Analysis: The moratorium under section 14 is directed against actions that impede the insolvency process and the enforcement of security interests. Attachment under the Prevention of Money-Laundering Act, 2002 serves a different legislative purpose, namely identification and eventual confiscation of proceeds of crime. The two statutes operate in distinct fields, and the moratorium cannot be read as an embargo on attachment under the money-laundering . The absence of any such bar was treated as settled by the authorities relied upon in the order.
Conclusion: The moratorium did not bar the attachment proceedings under the Prevention of Money-Laundering Act, 2002.
Issue (ii): Whether section 32A of the Insolvency and Bankruptcy Code, 2016 protected the attached properties in the absence of an approved resolution plan satisfying the statutory conditions.
Analysis: Section 32A contains a non obstante clause and grants immunity only in the limited circumstances specified in sub-sections (1) and (2). The protection against action on the property of the corporate debtor under sub-section (2) is conditioned on approval of a resolution plan under section 31 and satisfaction of the further statutory requirements regarding change in control and the status of the acquirer. On the record, no approved resolution plan meeting those conditions was shown, and sub-section (1) does not deal with attachment of property. Mere commencement of CIRP was therefore insufficient to defeat the attachment.
Conclusion: Section 32A did not bar the attachment in the absence of an approved resolution plan satisfying the statutory requirements.
Issue (iii): Whether mortgaged properties acquired before the alleged offence could not be attached as not being proceeds of crime.
Analysis: The order proceeds on the basis that proceeds of crime is not confined to the originally tainted asset alone and may extend, in appropriate cases, to property equivalent in value where the actual proceeds are not traceable. The Tribunal held that prior purchase or mortgage by itself does not confer immunity if the statutory conditions for attachment are otherwise met. At the same time, the rights of bona fide secured creditors and other interested parties remain protected by the mechanism under section 8(8) at the stage of confiscation and release.
Conclusion: The mortgaged properties were not immune from attachment merely because they were acquired prior to the alleged offence.
Issue (iv): Whether the secured creditors could rely on section 26E of the Securitisation and Reconstruction of Financial Assets and Enforcement of Security Interest Act, 2002 to override attachment under the Prevention of Money-Laundering Act, 2002.
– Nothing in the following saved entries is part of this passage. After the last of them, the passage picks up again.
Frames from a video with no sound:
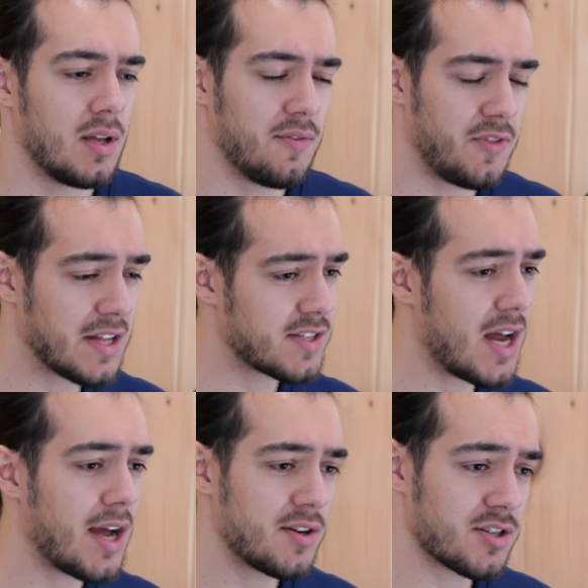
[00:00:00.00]
If that's
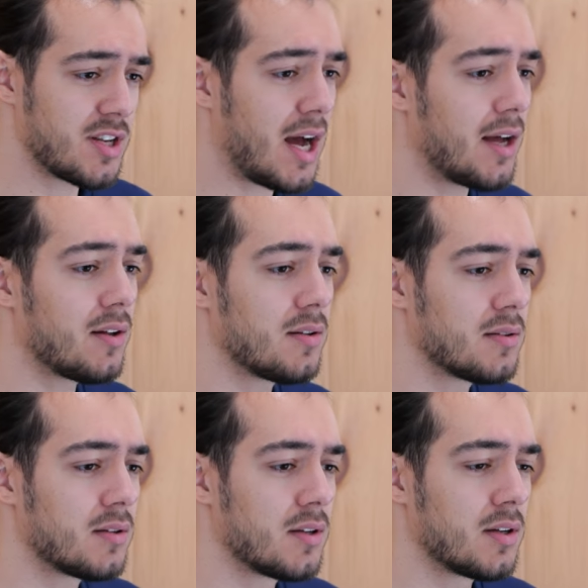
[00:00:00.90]
not your style,
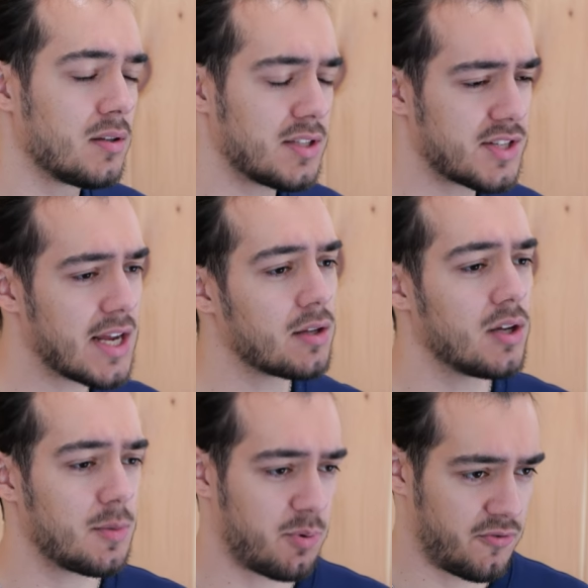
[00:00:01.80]
let's take a
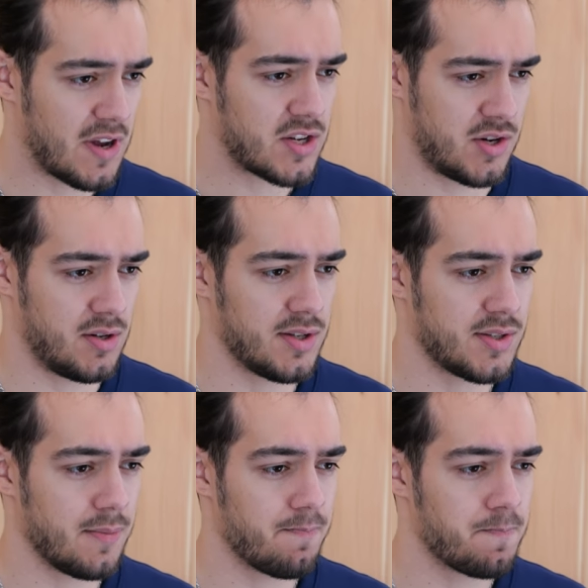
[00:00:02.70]
look at
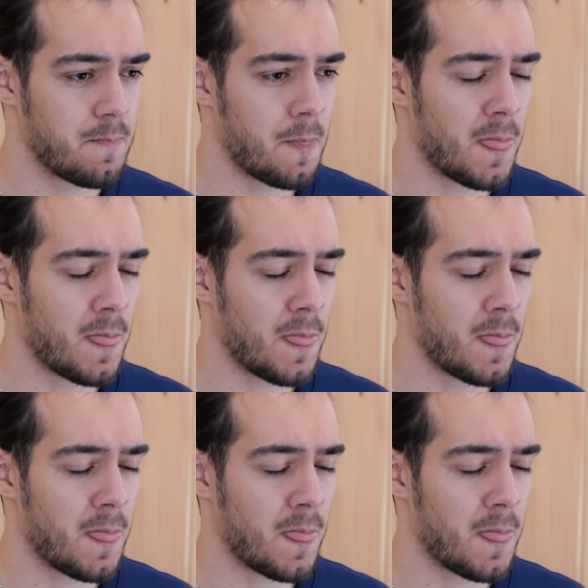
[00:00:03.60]
professionalism.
Analysis: Section 26E gives priority to secured creditors in the context of recovery of debts, but it does not create an absolute override over the money-laundering regime. The non obstante clause operates within its own field and does not nullify attachment under the Prevention of Money-Laundering Act, 2002. The Tribunal therefore declined to accept the submission that the SARFAESI framework displaced the attachment order.
Conclusion: Section 26E did not override the attachment under the Prevention of Money-Laundering Act, 2002.
Final Conclusion: The attachment order and its confirmation were upheld, while the secured creditors were left free to pursue their remedies for release of the properties in accordance with the statutory scheme under the money-laundering law.
Ratio Decidendi: Moratorium and insolvency protections do not automatically displace attachment under the money-laundering law, and release from attachment requires satisfaction of the specific statutory preconditions governing that law.